═════ Excerpted records ═════

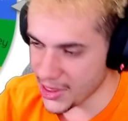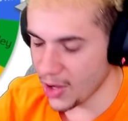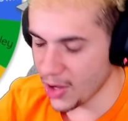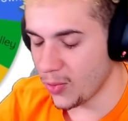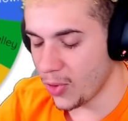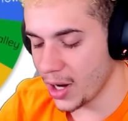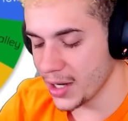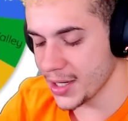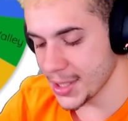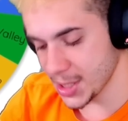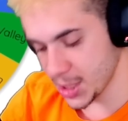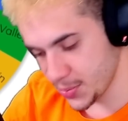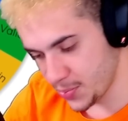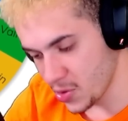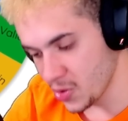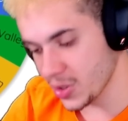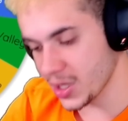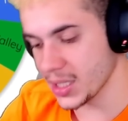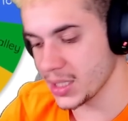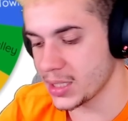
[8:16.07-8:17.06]
one in
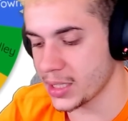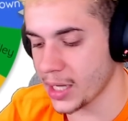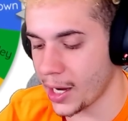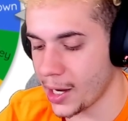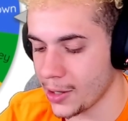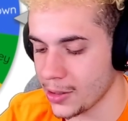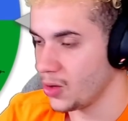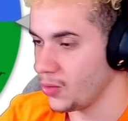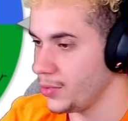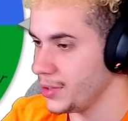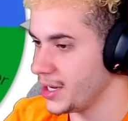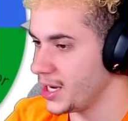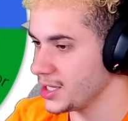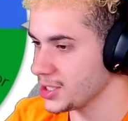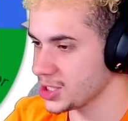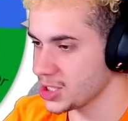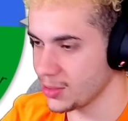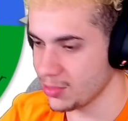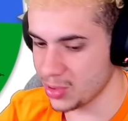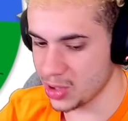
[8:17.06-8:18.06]
Spooky Town. We got
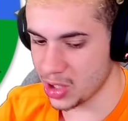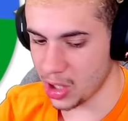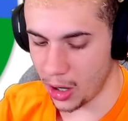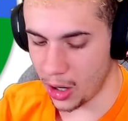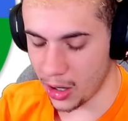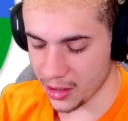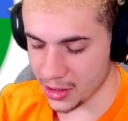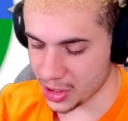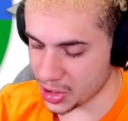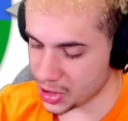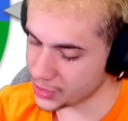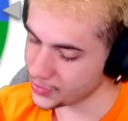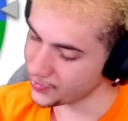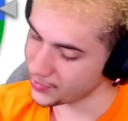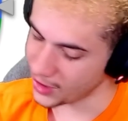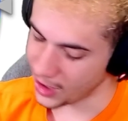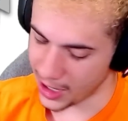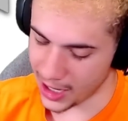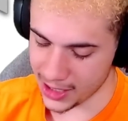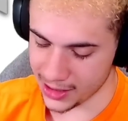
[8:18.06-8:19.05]
some guards.
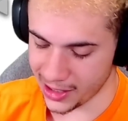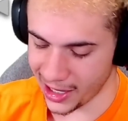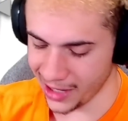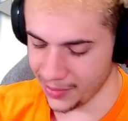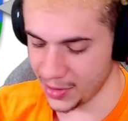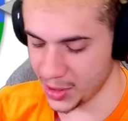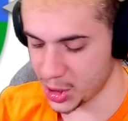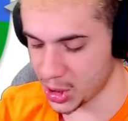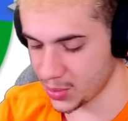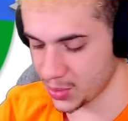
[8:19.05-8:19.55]
I like me some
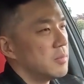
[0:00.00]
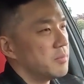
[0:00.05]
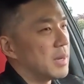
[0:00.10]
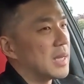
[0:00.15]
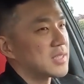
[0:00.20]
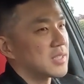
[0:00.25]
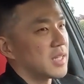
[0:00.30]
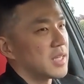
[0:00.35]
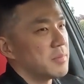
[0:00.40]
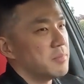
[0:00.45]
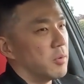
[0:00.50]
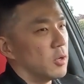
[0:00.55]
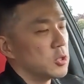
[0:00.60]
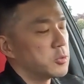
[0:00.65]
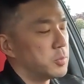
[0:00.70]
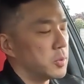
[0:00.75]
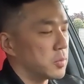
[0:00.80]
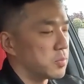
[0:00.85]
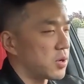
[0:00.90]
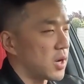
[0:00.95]
basically
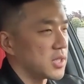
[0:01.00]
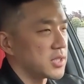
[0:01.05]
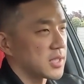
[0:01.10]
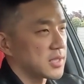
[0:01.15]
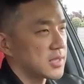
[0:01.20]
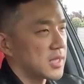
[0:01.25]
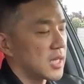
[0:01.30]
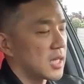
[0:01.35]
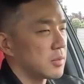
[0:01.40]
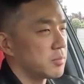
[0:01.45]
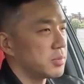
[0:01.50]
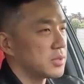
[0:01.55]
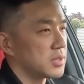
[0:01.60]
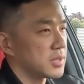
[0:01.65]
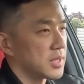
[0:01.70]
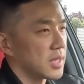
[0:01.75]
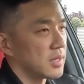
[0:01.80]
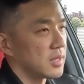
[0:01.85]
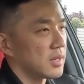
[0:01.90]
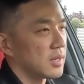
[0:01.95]
multiple projects kind of put
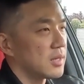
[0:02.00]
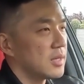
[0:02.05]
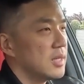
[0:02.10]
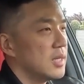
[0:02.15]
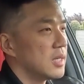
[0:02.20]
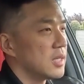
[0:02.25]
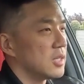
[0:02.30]
together.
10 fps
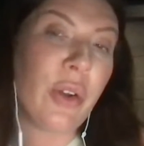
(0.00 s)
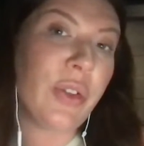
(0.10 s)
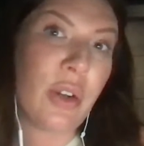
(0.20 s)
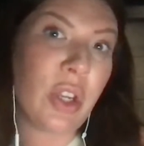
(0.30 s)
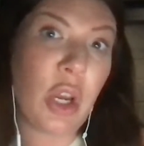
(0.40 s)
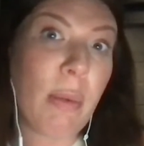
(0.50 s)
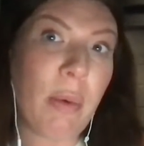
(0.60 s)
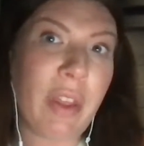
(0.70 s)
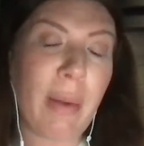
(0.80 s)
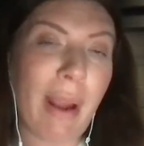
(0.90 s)
So you come up
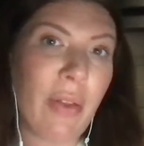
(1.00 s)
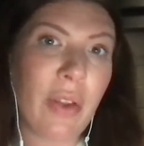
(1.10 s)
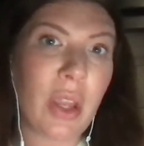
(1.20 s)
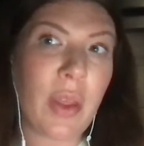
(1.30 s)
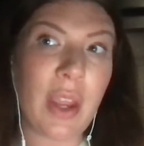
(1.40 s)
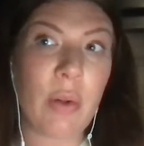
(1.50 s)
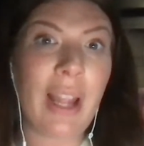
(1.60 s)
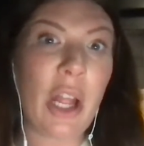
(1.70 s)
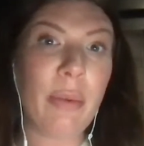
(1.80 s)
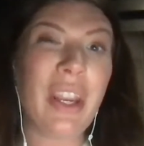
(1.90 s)
with an amount that you think will
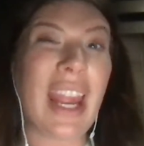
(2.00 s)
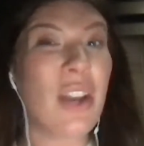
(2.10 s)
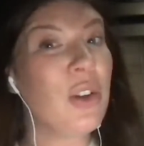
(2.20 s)
help you get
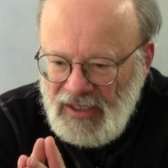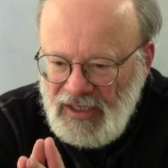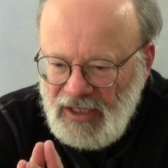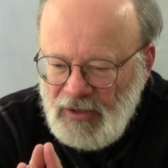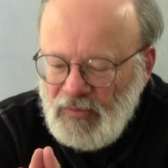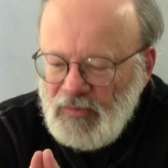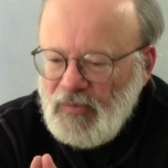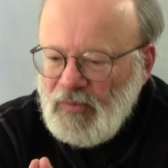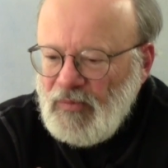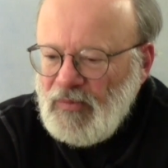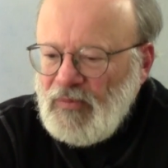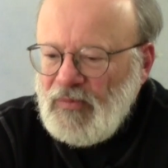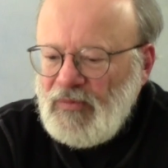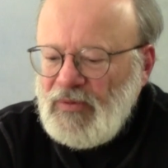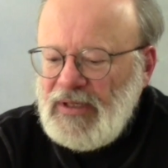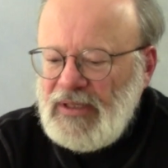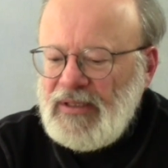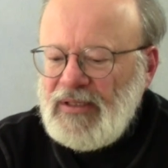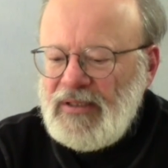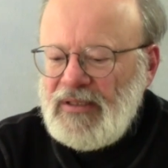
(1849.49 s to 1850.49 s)
And
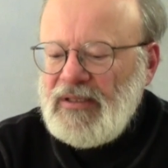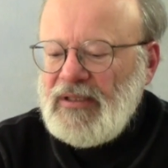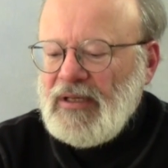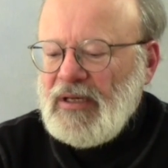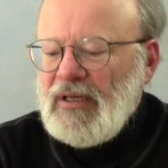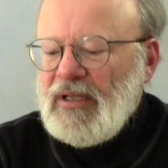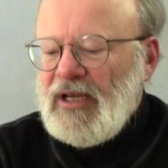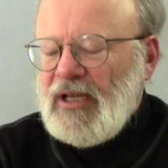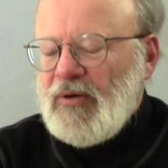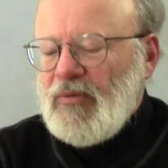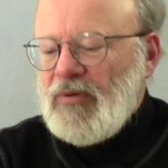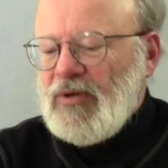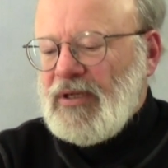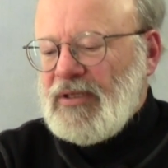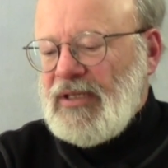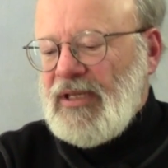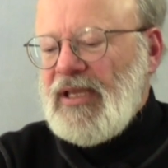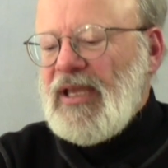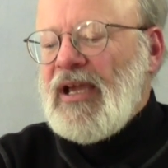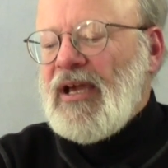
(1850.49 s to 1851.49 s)
we did a lot of
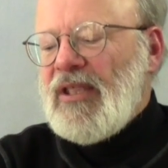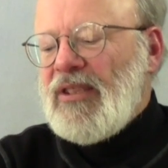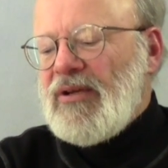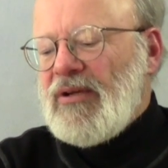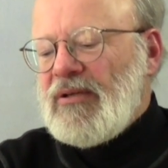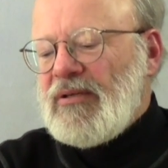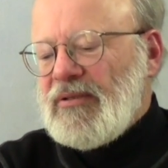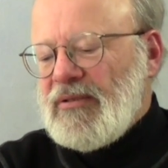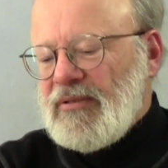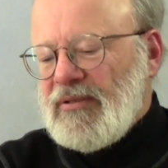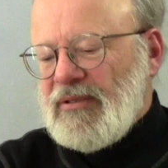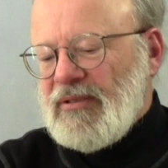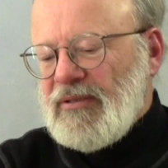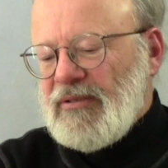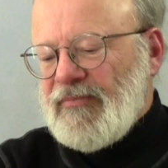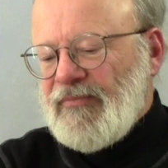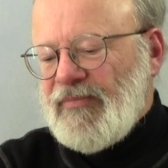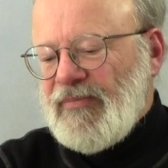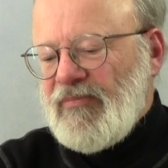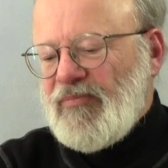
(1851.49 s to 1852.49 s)
work together,
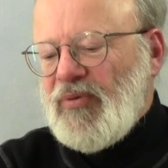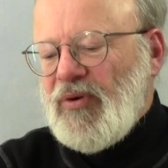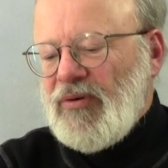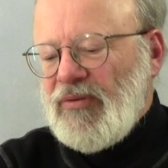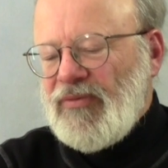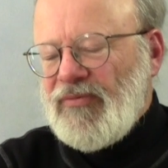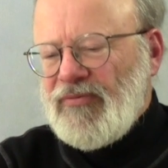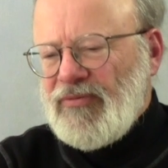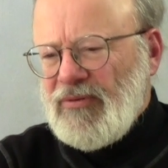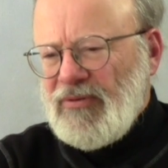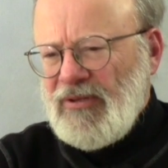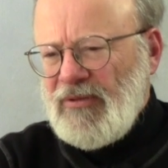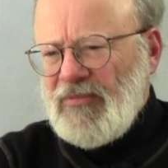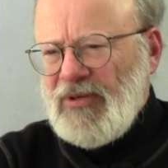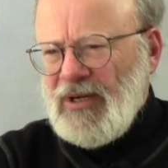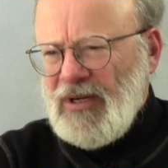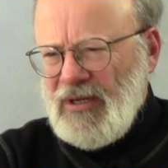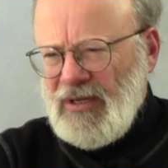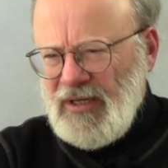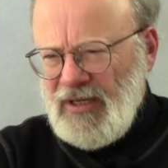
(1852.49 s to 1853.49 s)
both for the
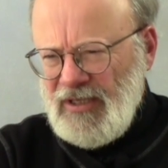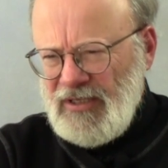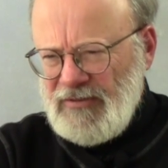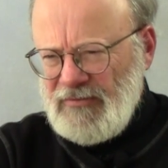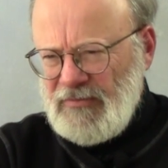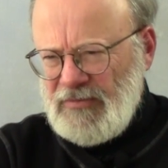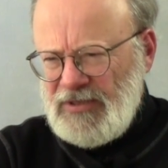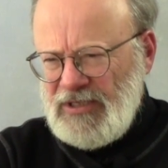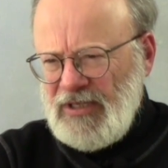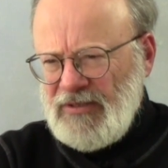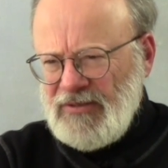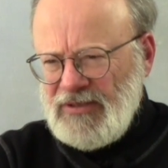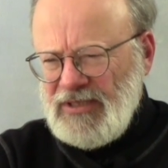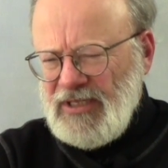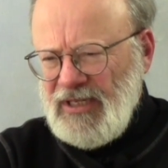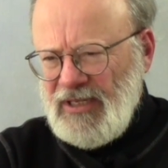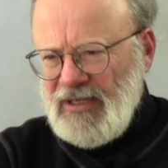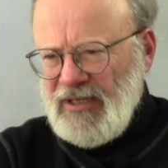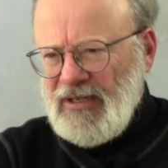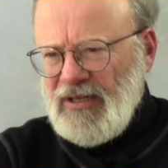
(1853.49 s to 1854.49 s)
American College of Obstetrics
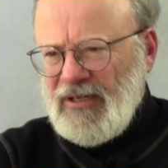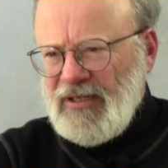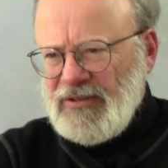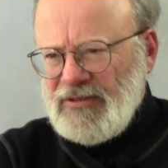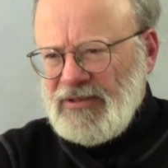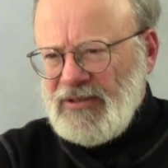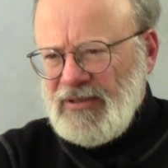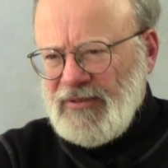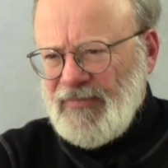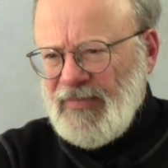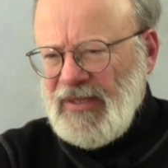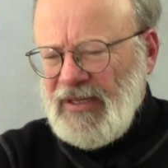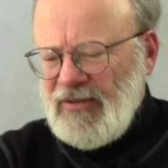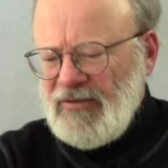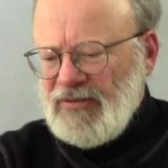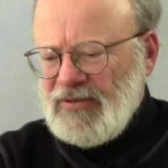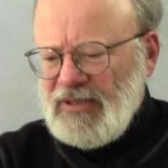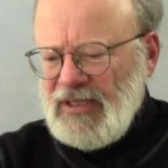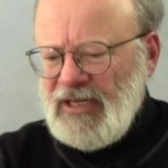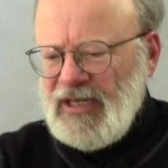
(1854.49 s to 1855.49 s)
and Gynecology. And
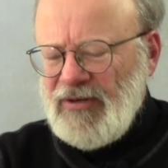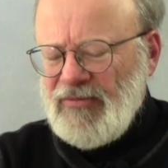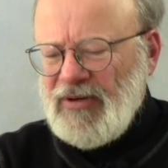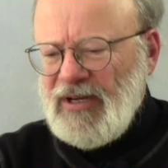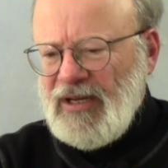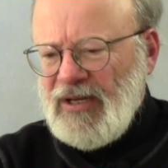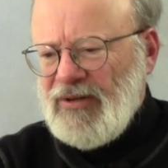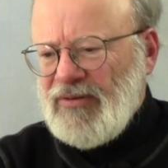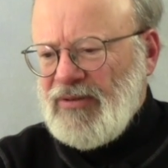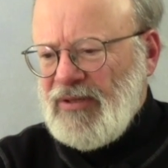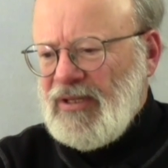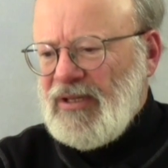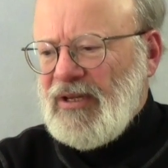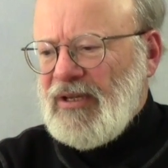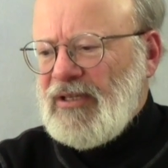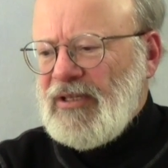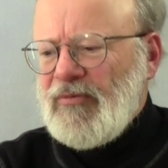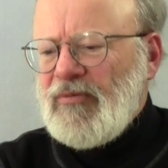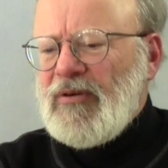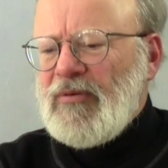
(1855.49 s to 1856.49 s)
he was a high ranker in
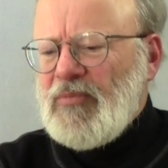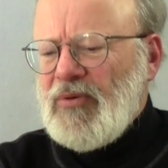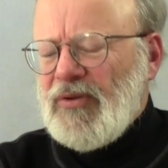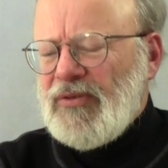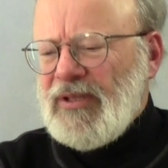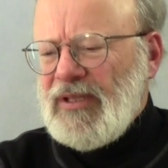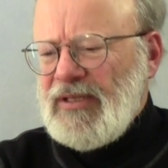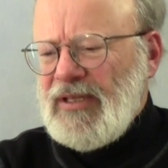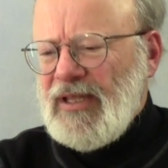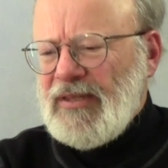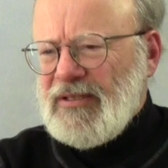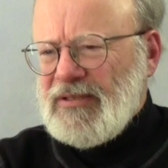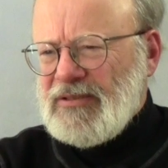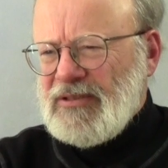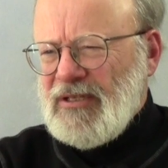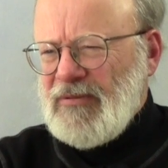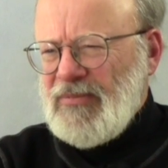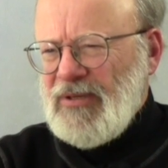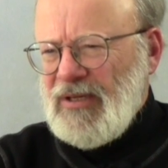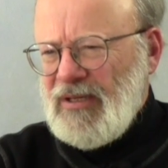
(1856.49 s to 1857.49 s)
there. And then we were both on the
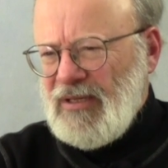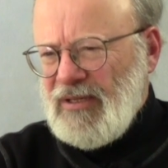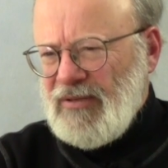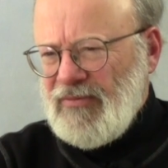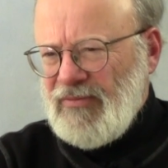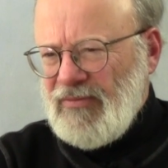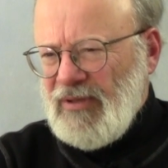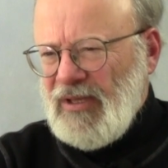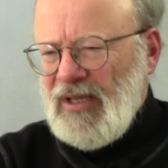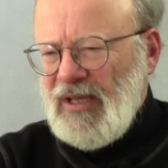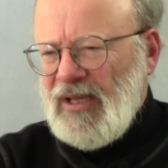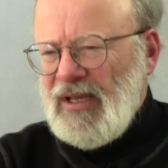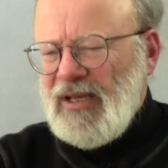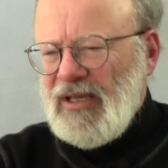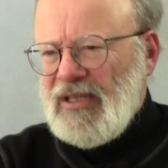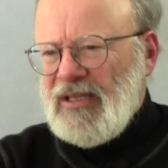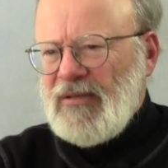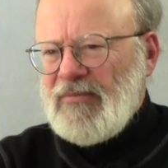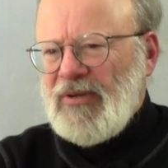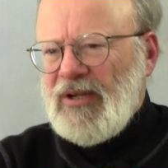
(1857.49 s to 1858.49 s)
ethics committee of
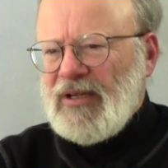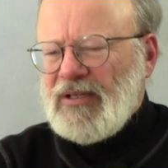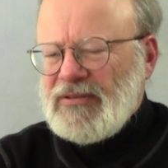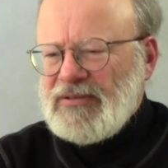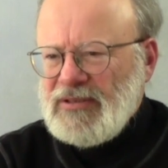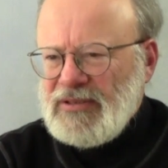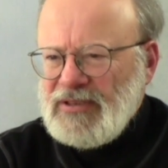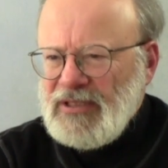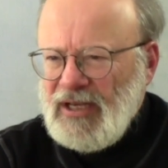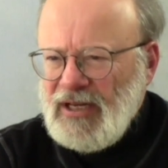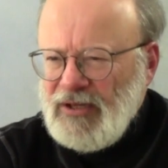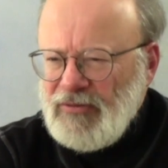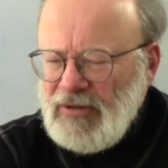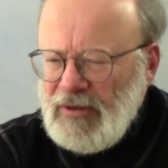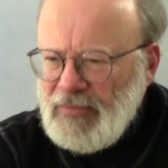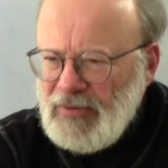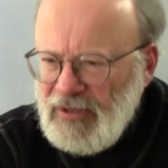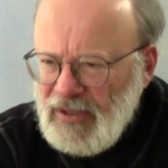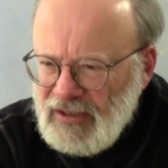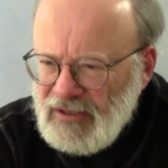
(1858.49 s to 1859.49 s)
the American Society of
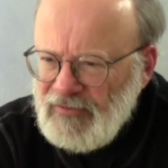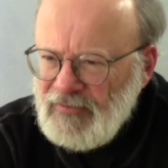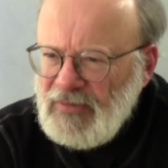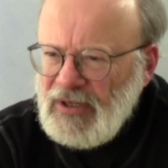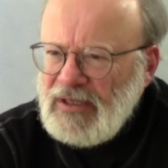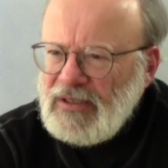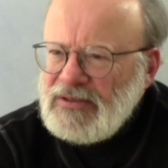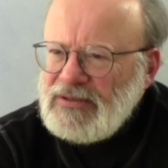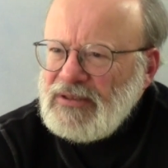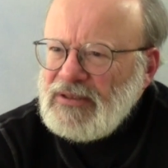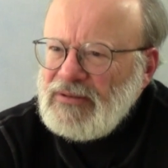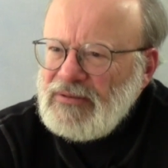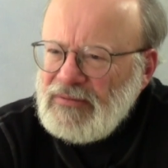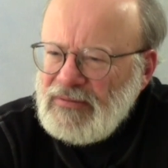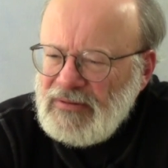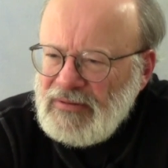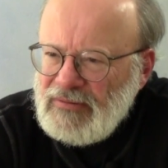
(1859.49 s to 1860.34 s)
Reproductive Medicine.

═════

◆ **Work request**
Repeat every record exactly, but not the pictures.

◆ **Your solution**
[8:16.07-8:17.06]
one in
[8:17.06-8:18.06]
Spooky Town. We got
[8:18.06-8:19.05]
some guards.
[8:19.05-8:19.55]
I like me some
[0:00.00]
[0:00.05]
[0:00.10]
[0:00.15]
[0:00.20]
[0:00.25]
[0:00.30]
[0:00.35]
[0:00.40]
[0:00.45]
[0:00.50]
[0:00.55]
[0:00.60]
[0:00.65]
[0:00.70]
[0:00.75]
[0:00.80]
[0:00.85]
[0:00.90]
[0:00.95]
basically
[0:01.00]
[0:01.05]
[0:01.10]
[0:01.15]
[0:01.20]
[0:01.25]
[0:01.30]
[0:01.35]
[0:01.40]
[0:01.45]
[0:01.50]
[0:01.55]
[0:01.60]
[0:01.65]
[0:01.70]
[0:01.75]
[0:01.80]
[0:01.85]
[0:01.90]
[0:01.95]
multiple projects kind of put
[0:02.00]
[0:02.05]
[0:02.10]
[0:02.15]
[0:02.20]
[0:02.25]
[0:02.30]
together.
10 fps
(0.00 s)
(0.10 s)
(0.20 s)
(0.30 s)
(0.40 s)
(0.50 s)
(0.60 s)
(0.70 s)
(0.80 s)
(0.90 s)
So you come up
(1.00 s)
(1.10 s)
(1.20 s)
(1.30 s)
(1.40 s)
(1.50 s)
(1.60 s)
(1.70 s)
(1.80 s)
(1.90 s)
with an amount that you think will
(2.00 s)
(2.10 s)
(2.20 s)
help you get
(1849.49 s to 1850.49 s)
And
(1850.49 s to 1851.49 s)
we did a lot of
(1851.49 s to 1852.49 s)
work together,
(1852.49 s to 1853.49 s)
both for the
(1853.49 s to 1854.49 s)
American College of Obstetrics
(1854.49 s to 1855.49 s)
and Gynecology. And
(1855.49 s to 1856.49 s)
he was a high ranker in
(1856.49 s to 1857.49 s)
there. And then we were both on the
(1857.49 s to 1858.49 s)
ethics committee of
(1858.49 s to 1859.49 s)
the American Society of
(1859.49 s to 1860.34 s)
Reproductive Medicine.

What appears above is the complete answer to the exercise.